In the Bluefield case, the values of the utility at the time of regulation "appears," according to the declaration of the court, "to have been wholly disregarded."

The Supreme Court of West Virginia affirmed the action of the Commission. This Court in its opinion of today reverses that judgment, which is a reversal of the action of the Commission.

It will be observed the Commissions did exactly the same thing, and yet the action of one is affirmed and the action of the other reversed. This contrariety of decision I cannot reconcile. There should be reversal of both or the affirmance of both if their identities are to be observed. I therefore must dissent from one or the other of the cases, and, as the Bluefield case has the support of the Telephone case, I dissent from the present case, there being a majority against it, and those cases, besides, expressing my view of the law.

It may be said that, if I get rid of the Commission's action, I must take account of the district court's judgment of it upon an independent consideration of the record. I realize that the challenge has serious strength, but, as the Court's opinion is very long, I can only meet the challenge by what I consider the error of the opinion. The court disregarded, as the Commission did, the rule of law that the value of the company's utility should be at the time it was being regulated -- that is at the time it was being used. The Court, however, did not entirely agree with the Commission. It said:

"in ascertaining the present values of physical properties, though correct

Page 262 U. S. 639

rules were announced by the Commission, we do not think they were exactly followed."

And again:

"The Commission did not allow the appreciation claimed on the investment since 1914, nor did it deduct from the investments of 1919 and 1920 and 1921, which were nearly a million dollars over their admitted reproduction loss, but it did allow the appreciation in market price of real estate."

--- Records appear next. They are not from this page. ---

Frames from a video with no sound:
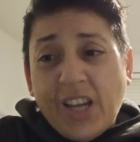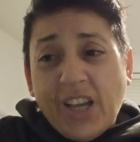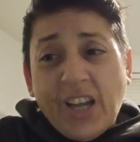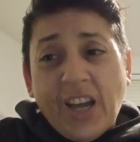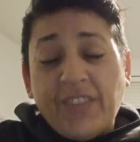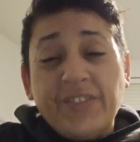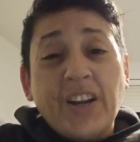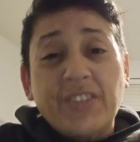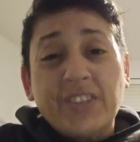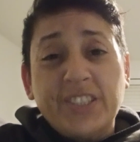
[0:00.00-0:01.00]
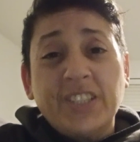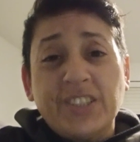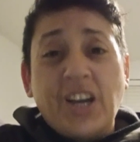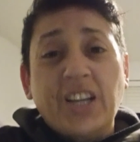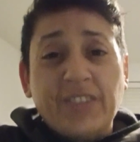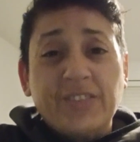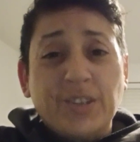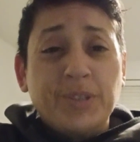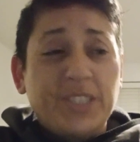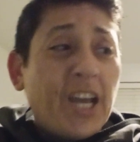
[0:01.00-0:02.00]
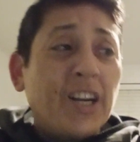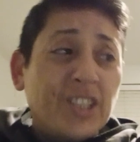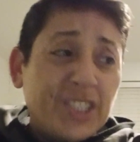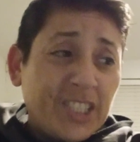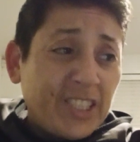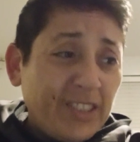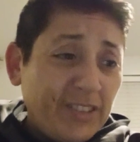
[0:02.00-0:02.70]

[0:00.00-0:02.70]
I've never seen a dog have so much energy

The last observation I do not pass upon, as it has no consequential bearing on the question in the case. And I proceed to say that I have the impression that the Court's decision of the Commission's action was influenced by the court's constitutional views. The Court said that

"a rate established as reasonable, whether by the company or by the Commission, is not guaranteed by the Commission or by the public. Whether it will actually yield more or less than a fair return during its continuance is a risk of the business"

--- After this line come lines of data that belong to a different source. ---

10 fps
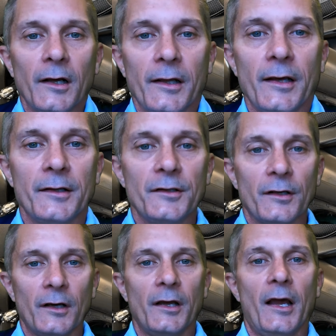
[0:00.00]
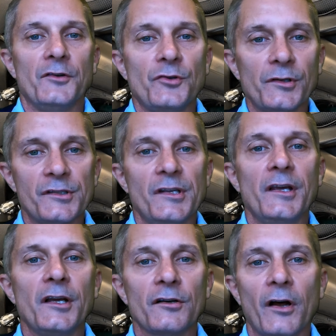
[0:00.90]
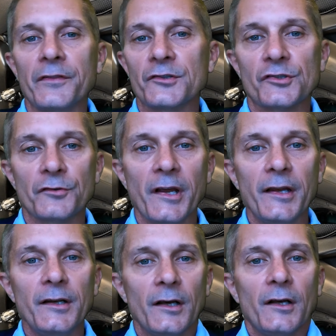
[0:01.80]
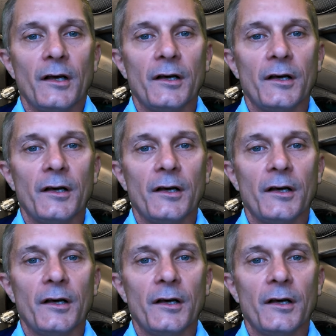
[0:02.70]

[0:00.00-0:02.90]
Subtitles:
And as you can see here on the screen,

to which the company had devoted its property.

If this is an intimation that the Court was of the view that, even if the action of the Commission resulted in a return to the utility of less than that which would be fair and reasonable, it would not encounter the opposition of the Constitution, such view was error, and, laboring under the error, I can understand that the Court was not anxiously concerned to investigate the grounds of the Commission's action -- not concerned with the "risk of the business."

There are questions upon other elements of value upon which I do not consider it necessary to pass.

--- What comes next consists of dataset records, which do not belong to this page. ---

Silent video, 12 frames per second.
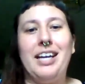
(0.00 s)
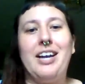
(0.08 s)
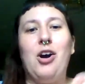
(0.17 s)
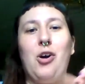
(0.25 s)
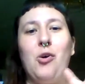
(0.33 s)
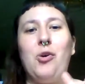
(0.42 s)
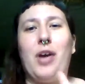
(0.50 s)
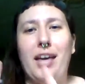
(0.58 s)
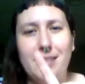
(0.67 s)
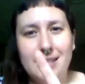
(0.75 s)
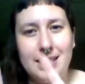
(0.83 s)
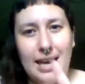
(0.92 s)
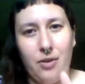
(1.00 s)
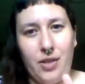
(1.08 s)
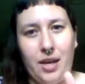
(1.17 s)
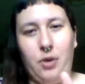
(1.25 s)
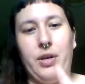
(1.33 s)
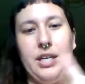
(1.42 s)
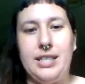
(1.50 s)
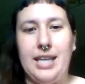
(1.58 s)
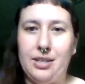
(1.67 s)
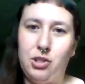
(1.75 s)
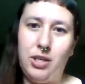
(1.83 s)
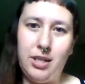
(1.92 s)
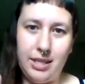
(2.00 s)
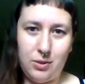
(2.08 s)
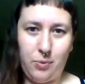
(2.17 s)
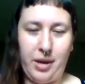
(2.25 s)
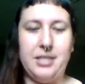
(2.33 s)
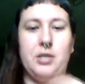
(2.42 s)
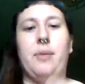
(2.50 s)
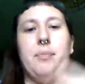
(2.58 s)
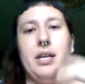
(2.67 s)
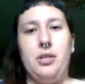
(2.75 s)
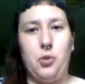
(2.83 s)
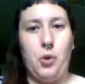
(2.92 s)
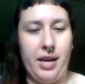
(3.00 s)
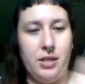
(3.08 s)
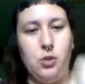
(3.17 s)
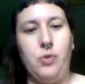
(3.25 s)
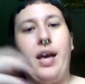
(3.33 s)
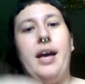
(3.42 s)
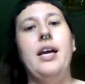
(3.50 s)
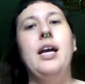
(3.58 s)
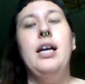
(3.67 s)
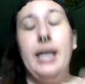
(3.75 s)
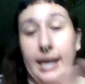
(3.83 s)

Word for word: Like, oh, okay, this is how they created tension in this way, so I'm gonna try and do that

I think the order denying the preliminary injunction should be reversed.

An expert witness of the Commission testified as follows:

"I do not incline to the extreme high value of the war-time period, but believe that, when business does resume, prices will again stabilize at figures considerably lower than the peak of 1920, but far above any pre-war level."

^2 The lower federal courts have not felt the bewildering effect -- impotent effect, I might say -- that the Commission discovered in the post-war conditions. St. Joseph Railway, etc., Co. v. Public Service Commission, 268 F.2d 7; Landon v. Court of Industrial Relations of the Kansas, 269 F.4d 3, 444; Potomac Electric Power Co. v. Public Utilities Commission, 276 F.3d 7; Public Service Railway Co. v. Board of Public Utilities Commissioners, 276 F.9d 9. And a state court has been equally free from confusion. Petersburg Gas Co. v. Petersburg, 132 Va. 82.